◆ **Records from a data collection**

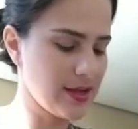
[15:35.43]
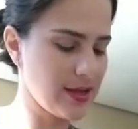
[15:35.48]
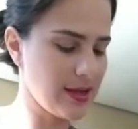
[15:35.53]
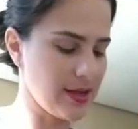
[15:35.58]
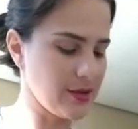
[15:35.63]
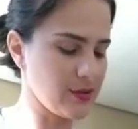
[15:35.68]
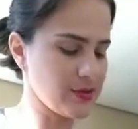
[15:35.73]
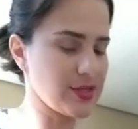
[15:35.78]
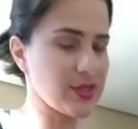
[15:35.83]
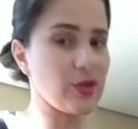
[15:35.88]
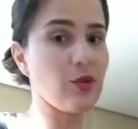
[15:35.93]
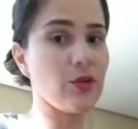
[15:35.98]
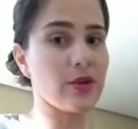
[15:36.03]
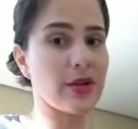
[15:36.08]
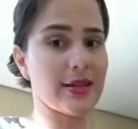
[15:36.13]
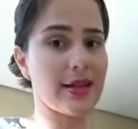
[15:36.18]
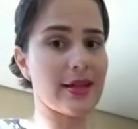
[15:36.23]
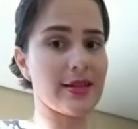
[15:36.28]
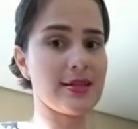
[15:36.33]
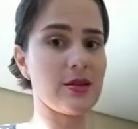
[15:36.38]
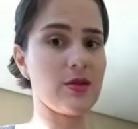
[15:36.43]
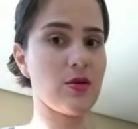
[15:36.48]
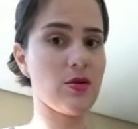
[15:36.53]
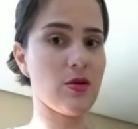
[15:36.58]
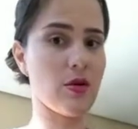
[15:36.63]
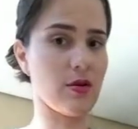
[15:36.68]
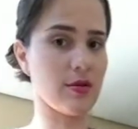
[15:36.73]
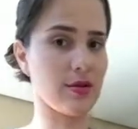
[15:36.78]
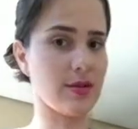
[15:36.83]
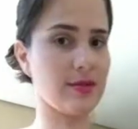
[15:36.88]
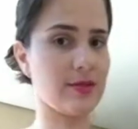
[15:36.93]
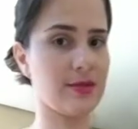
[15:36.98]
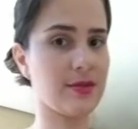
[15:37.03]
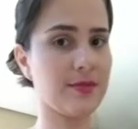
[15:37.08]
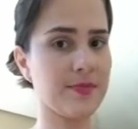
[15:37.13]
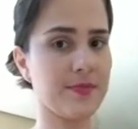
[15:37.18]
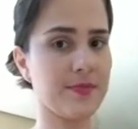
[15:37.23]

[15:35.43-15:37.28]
Aí eu seguro até cinco horas.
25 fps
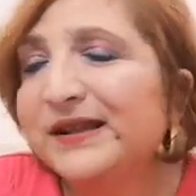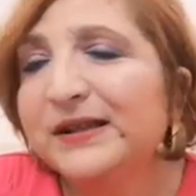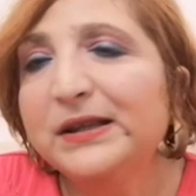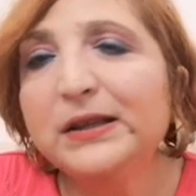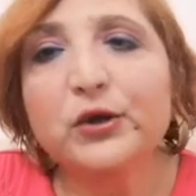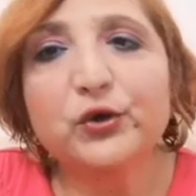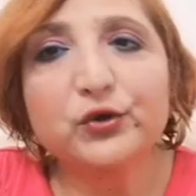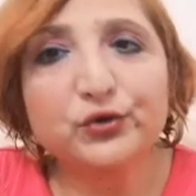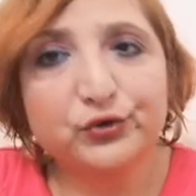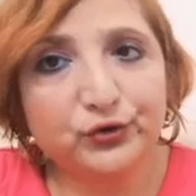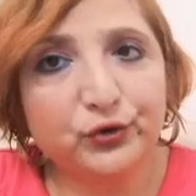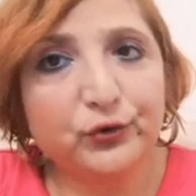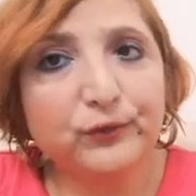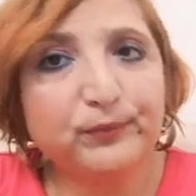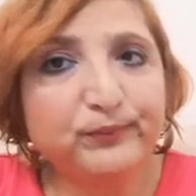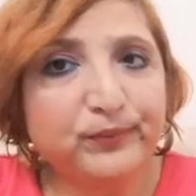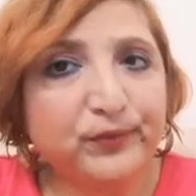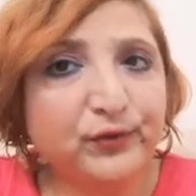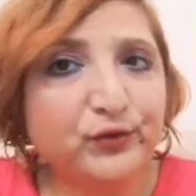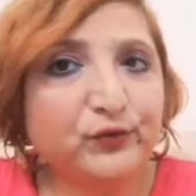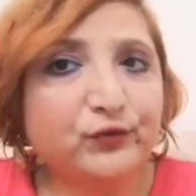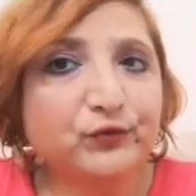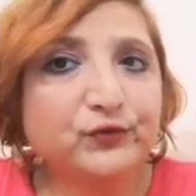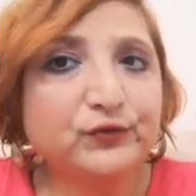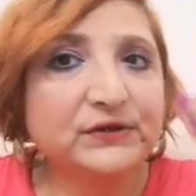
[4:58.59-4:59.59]
li ho
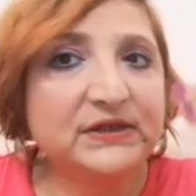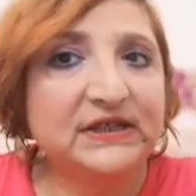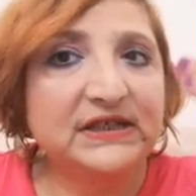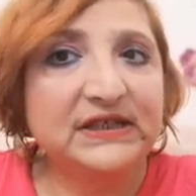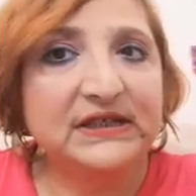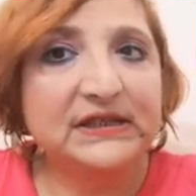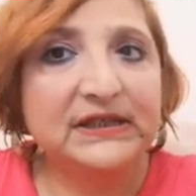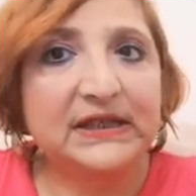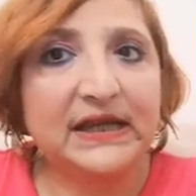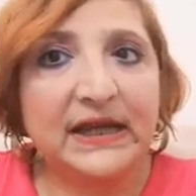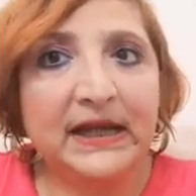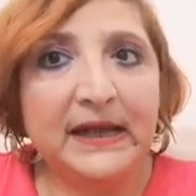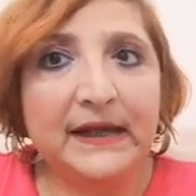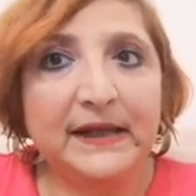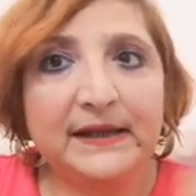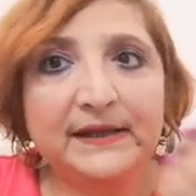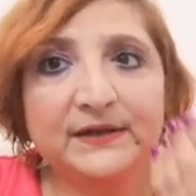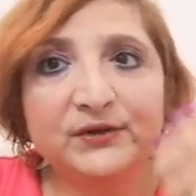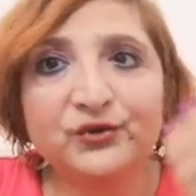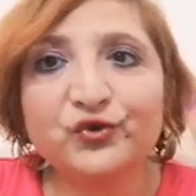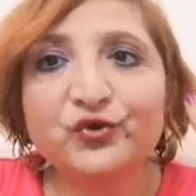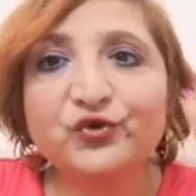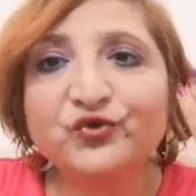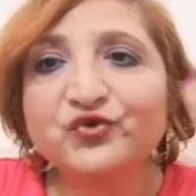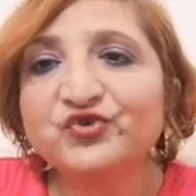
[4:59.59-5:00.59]
troppo lunghi e
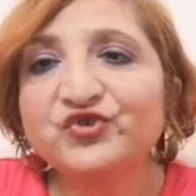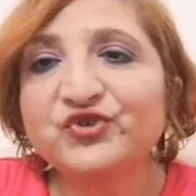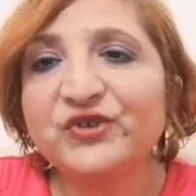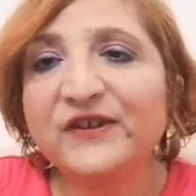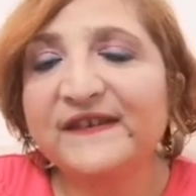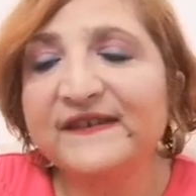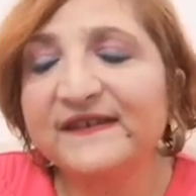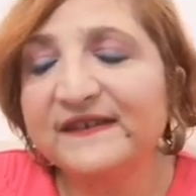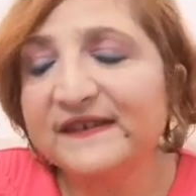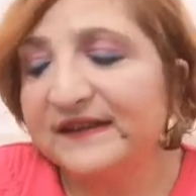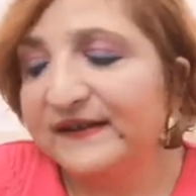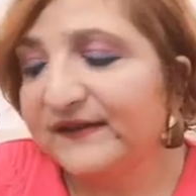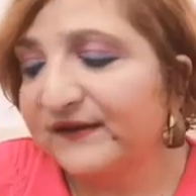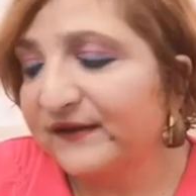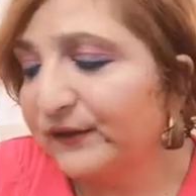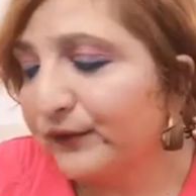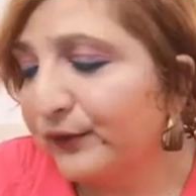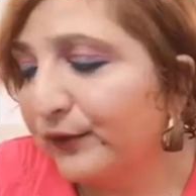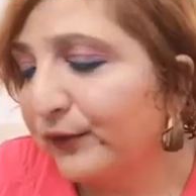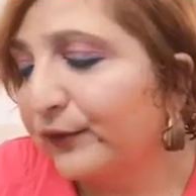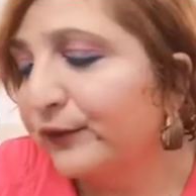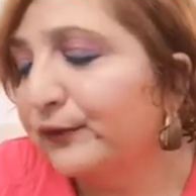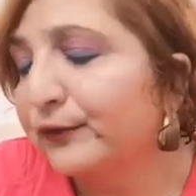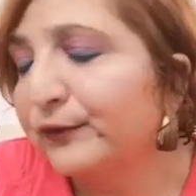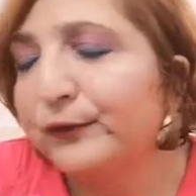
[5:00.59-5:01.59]
non
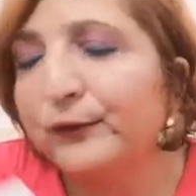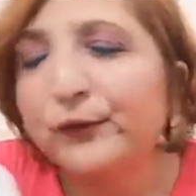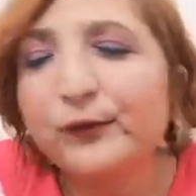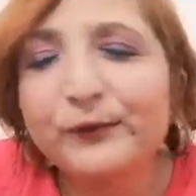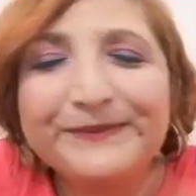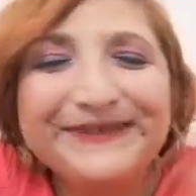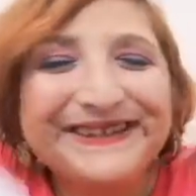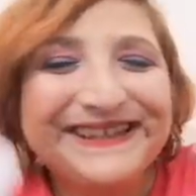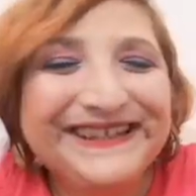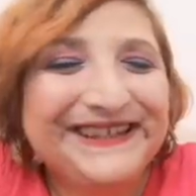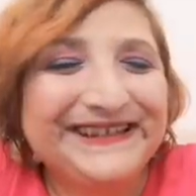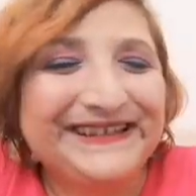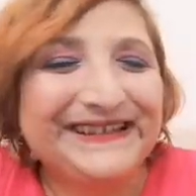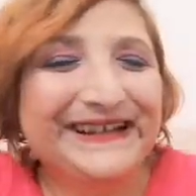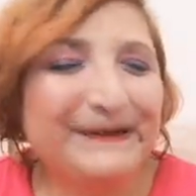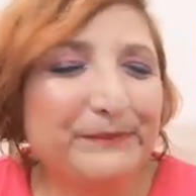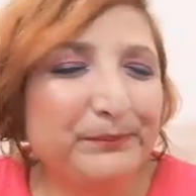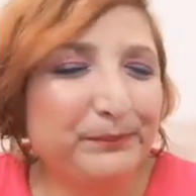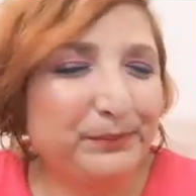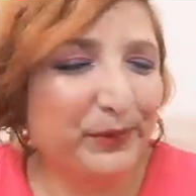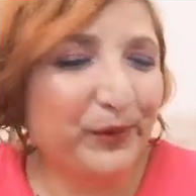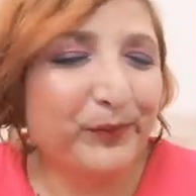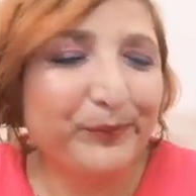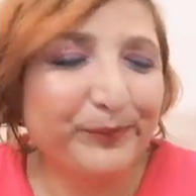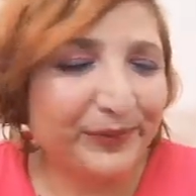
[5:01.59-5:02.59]
gestisco l'umidità
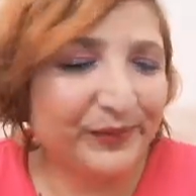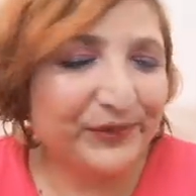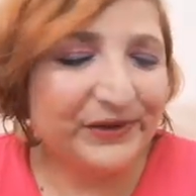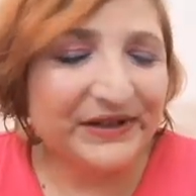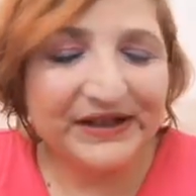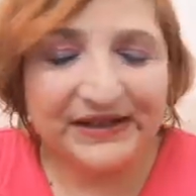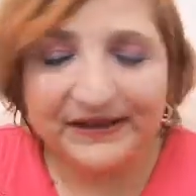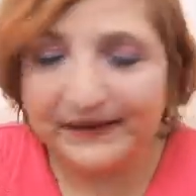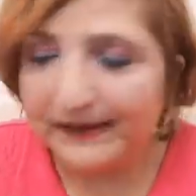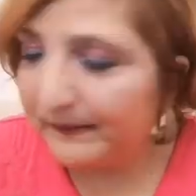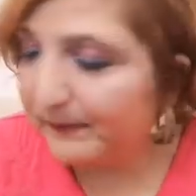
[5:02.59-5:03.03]
proprio del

◆ **What you will do**
An exact copy of all entries is needed, with no pictures in it.

◆ **Response to this exercise**
[15:35.43]
[15:35.48]
[15:35.53]
[15:35.58]
[15:35.63]
[15:35.68]
[15:35.73]
[15:35.78]
[15:35.83]
[15:35.88]
[15:35.93]
[15:35.98]
[15:36.03]
[15:36.08]
[15:36.13]
[15:36.18]
[15:36.23]
[15:36.28]
[15:36.33]
[15:36.38]
[15:36.43]
[15:36.48]
[15:36.53]
[15:36.58]
[15:36.63]
[15:36.68]
[15:36.73]
[15:36.78]
[15:36.83]
[15:36.88]
[15:36.93]
[15:36.98]
[15:37.03]
[15:37.08]
[15:37.13]
[15:37.18]
[15:37.23]

[15:35.43-15:37.28]
Aí eu seguro até cinco horas.
25 fps
[4:58.59-4:59.59]
li ho
[4:59.59-5:00.59]
troppo lunghi e
[5:00.59-5:01.59]
non
[5:01.59-5:02.59]
gestisco l'umidità
[5:02.59-5:03.03]
proprio del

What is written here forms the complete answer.